[Collected data]
━━━━━━━━

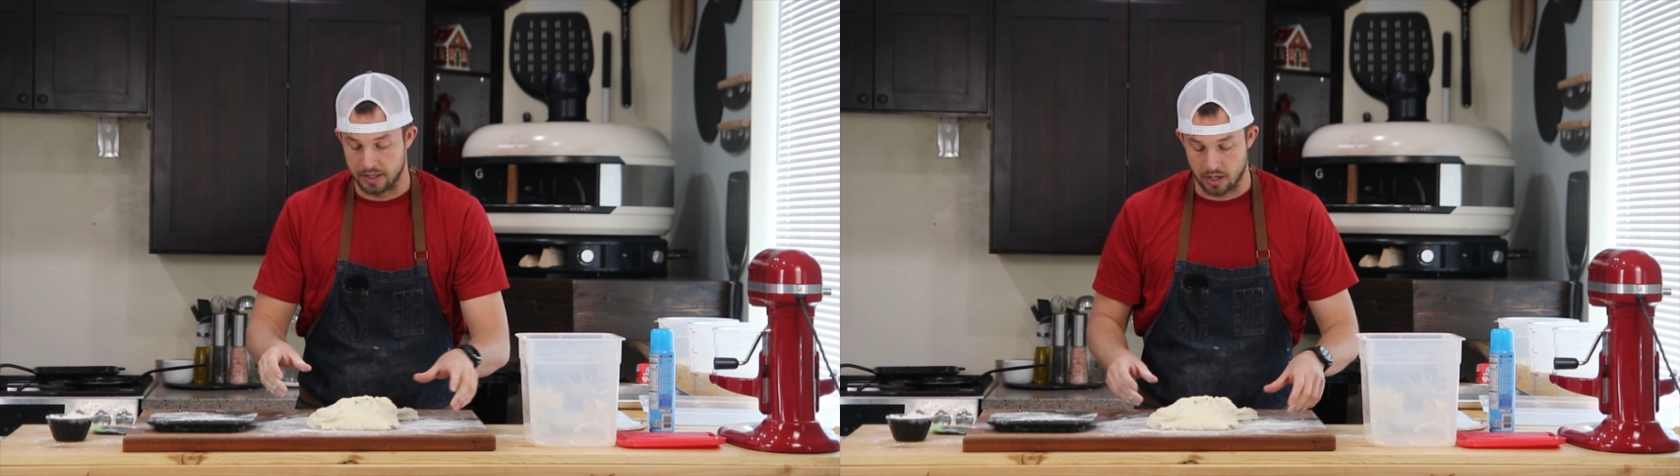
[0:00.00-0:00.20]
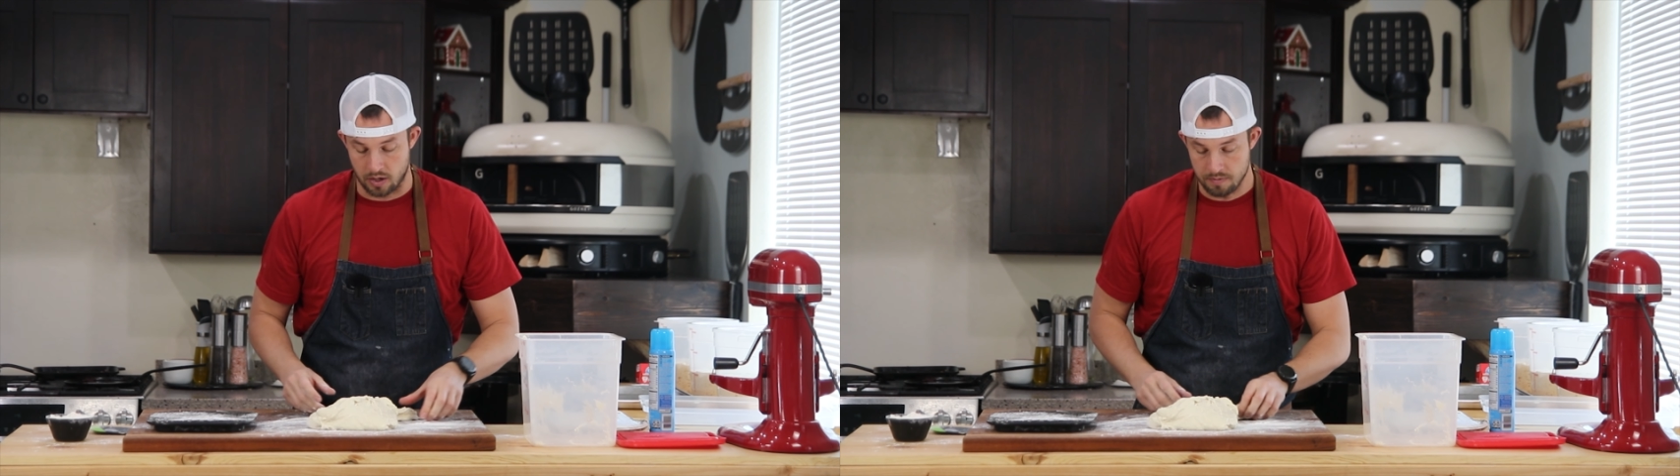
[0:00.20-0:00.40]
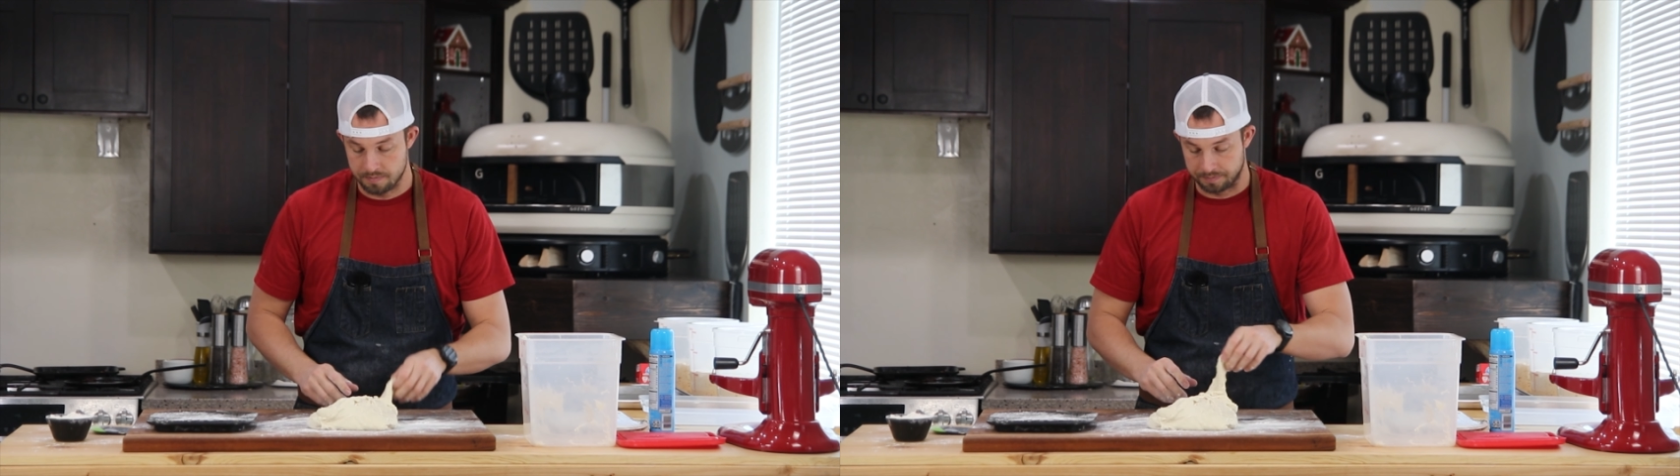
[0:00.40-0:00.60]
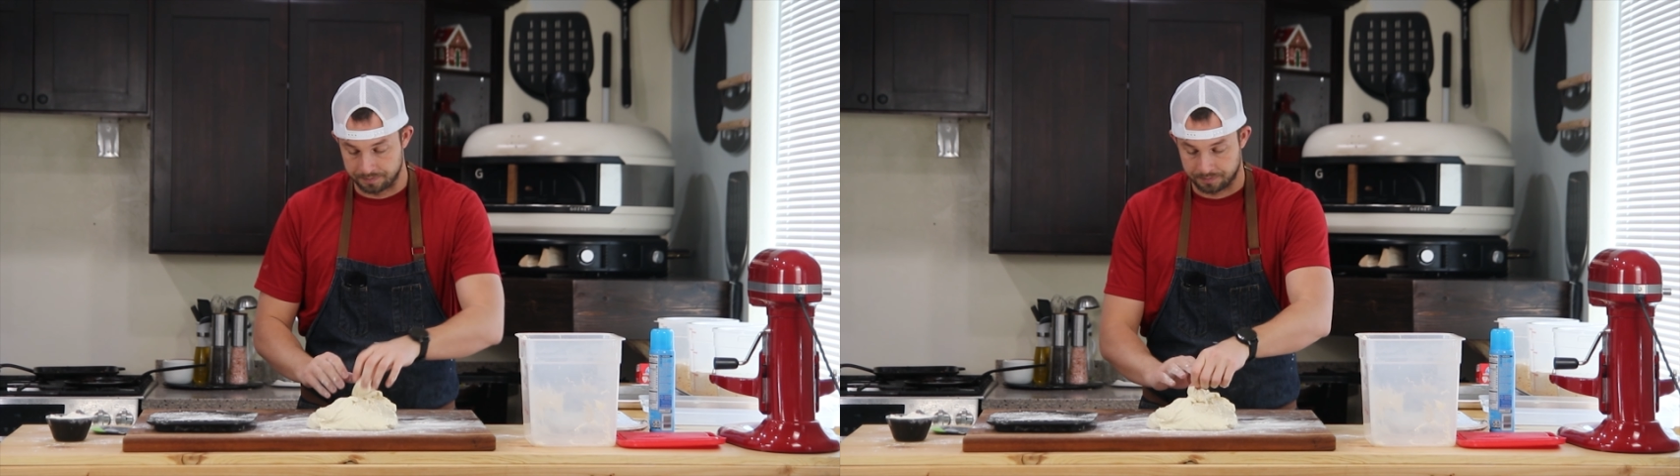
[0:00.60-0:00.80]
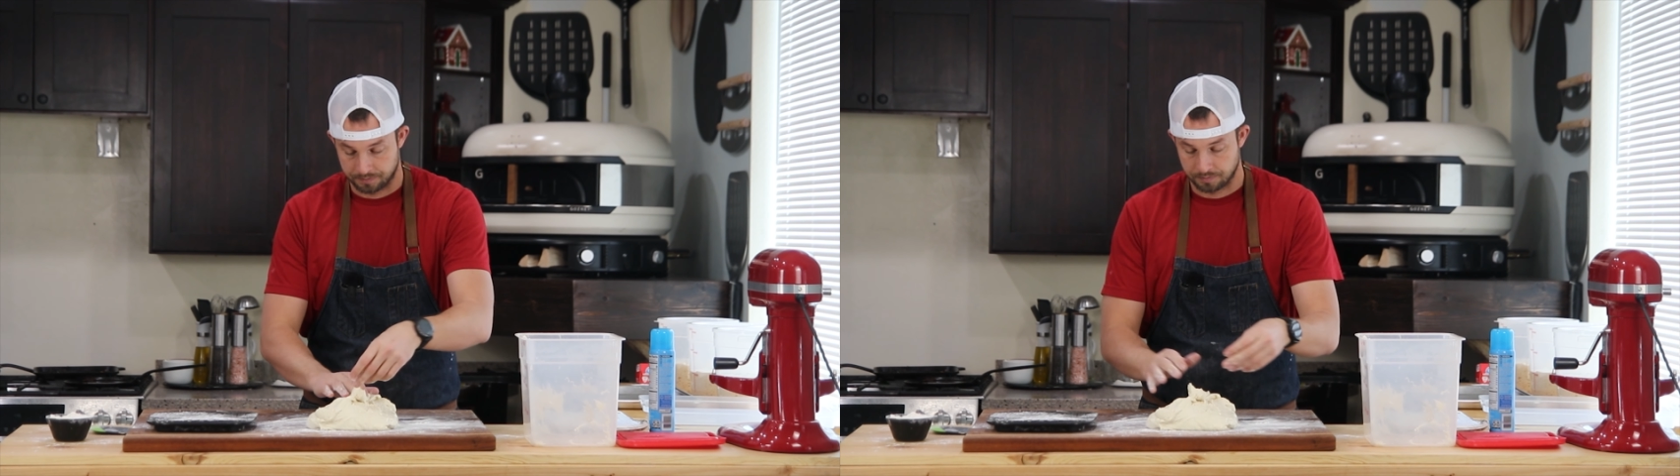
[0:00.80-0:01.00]
dough,
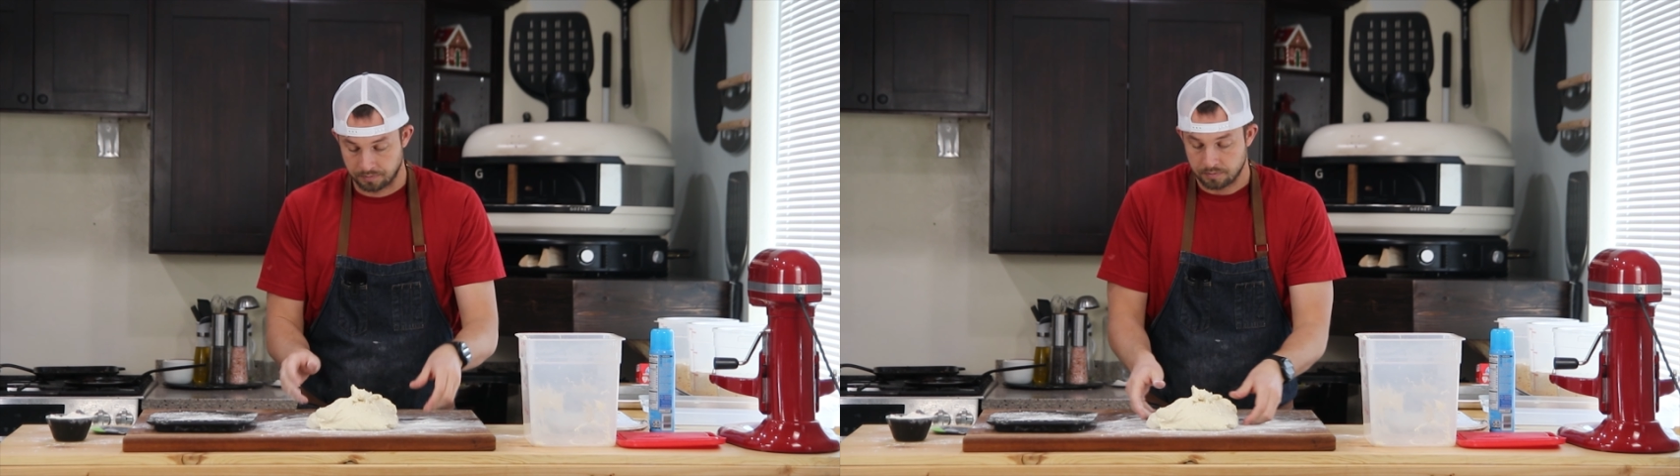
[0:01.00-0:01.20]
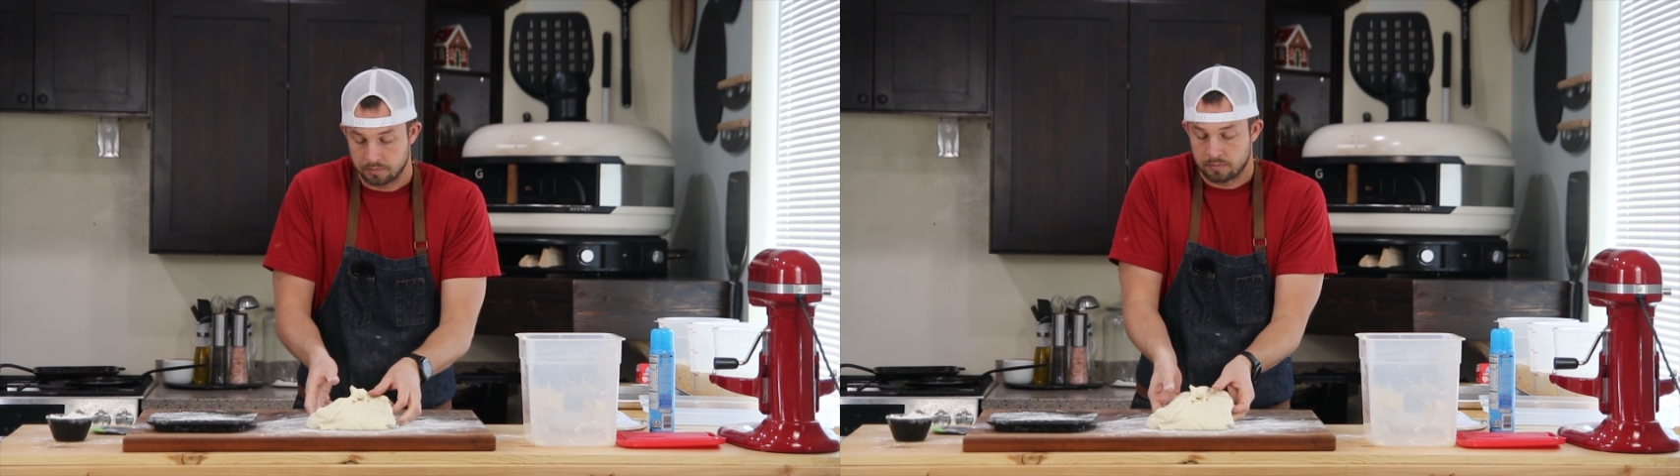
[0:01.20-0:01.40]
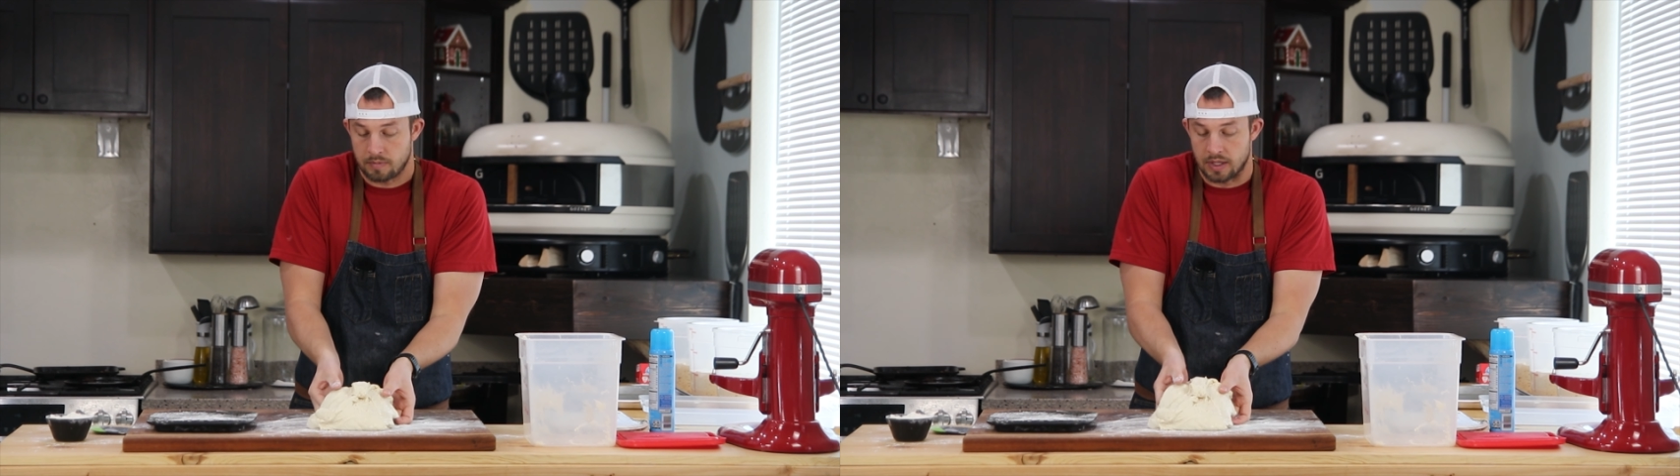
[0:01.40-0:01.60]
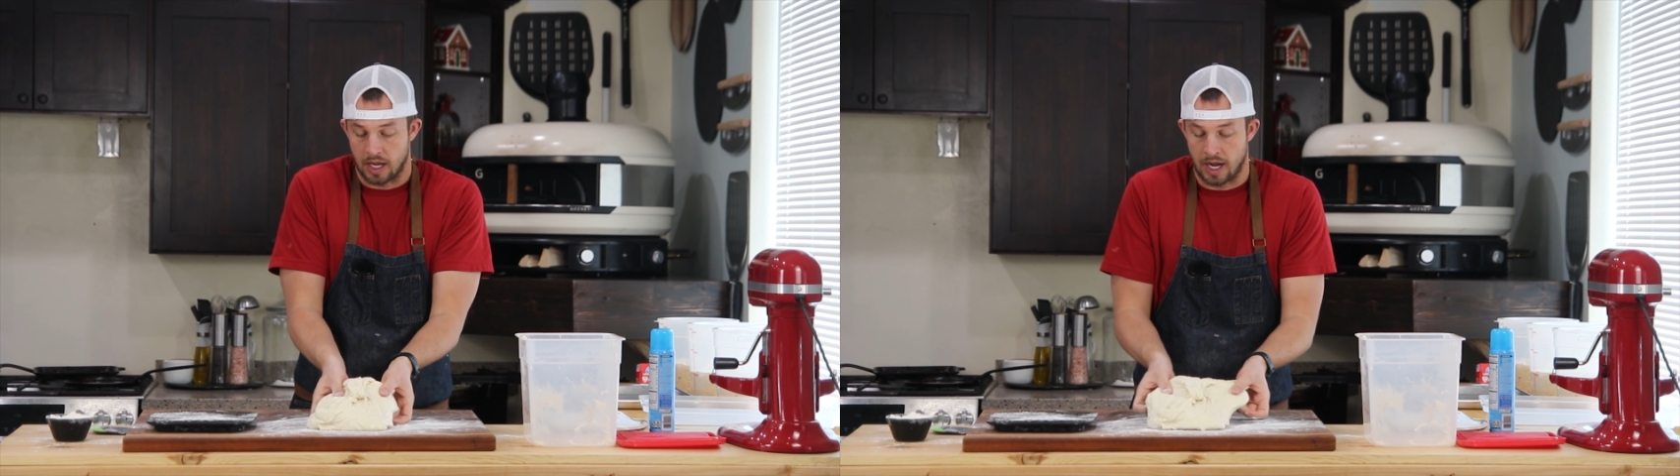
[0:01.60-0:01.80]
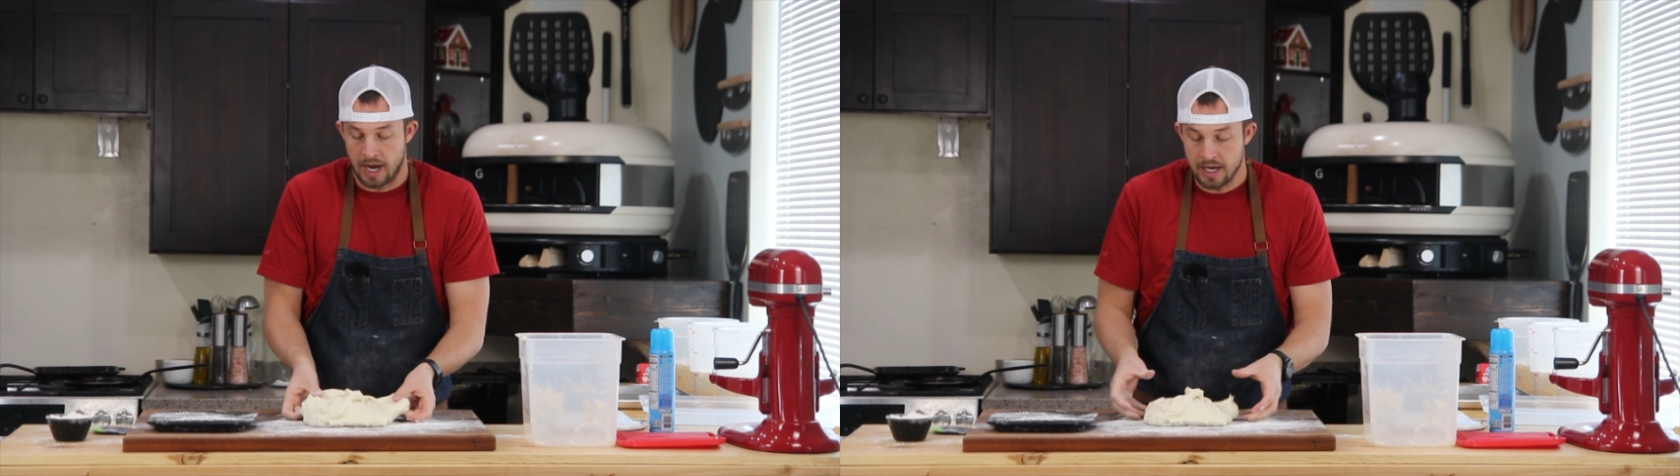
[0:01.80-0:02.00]

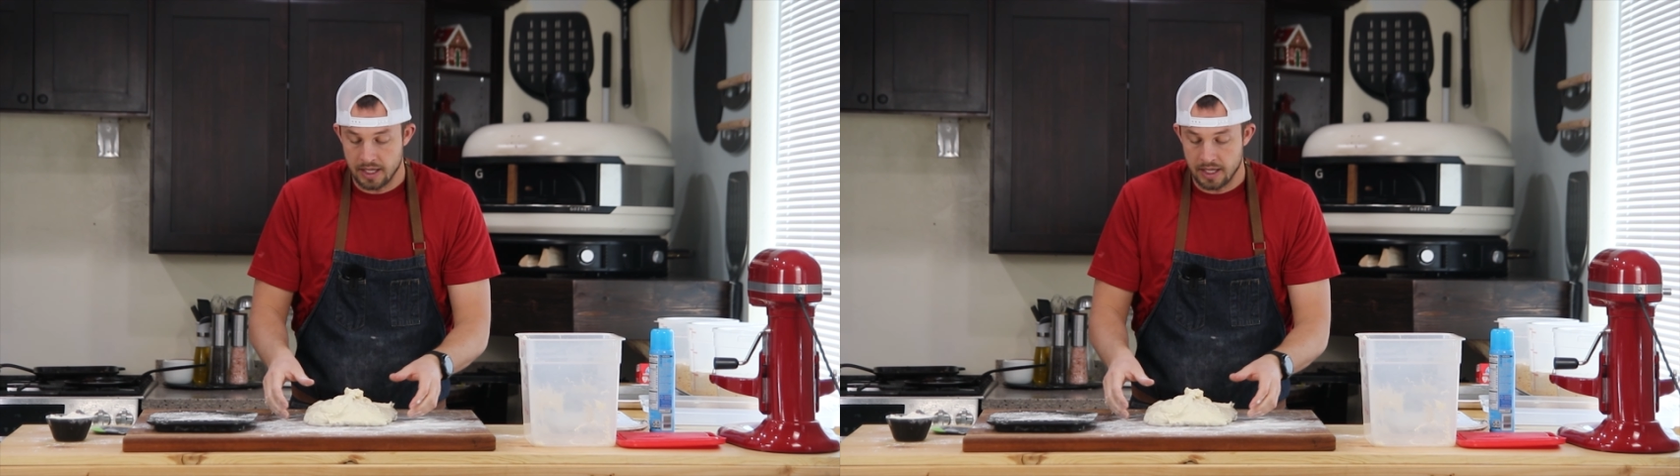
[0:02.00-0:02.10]
I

━━━━━━━━

Assignment :: Above are records with pictures; repeat them exactly, but without the pictures.

Solution for this problem ::
[0:00.00-0:00.20]
[0:00.20-0:00.40]
[0:00.40-0:00.60]
[0:00.60-0:00.80]
[0:00.80-0:01.00]
dough,
[0:01.00-0:01.20]
[0:01.20-0:01.40]
[0:01.40-0:01.60]
[0:01.60-0:01.80]
[0:01.80-0:02.00]

[0:02.00-0:02.10]
I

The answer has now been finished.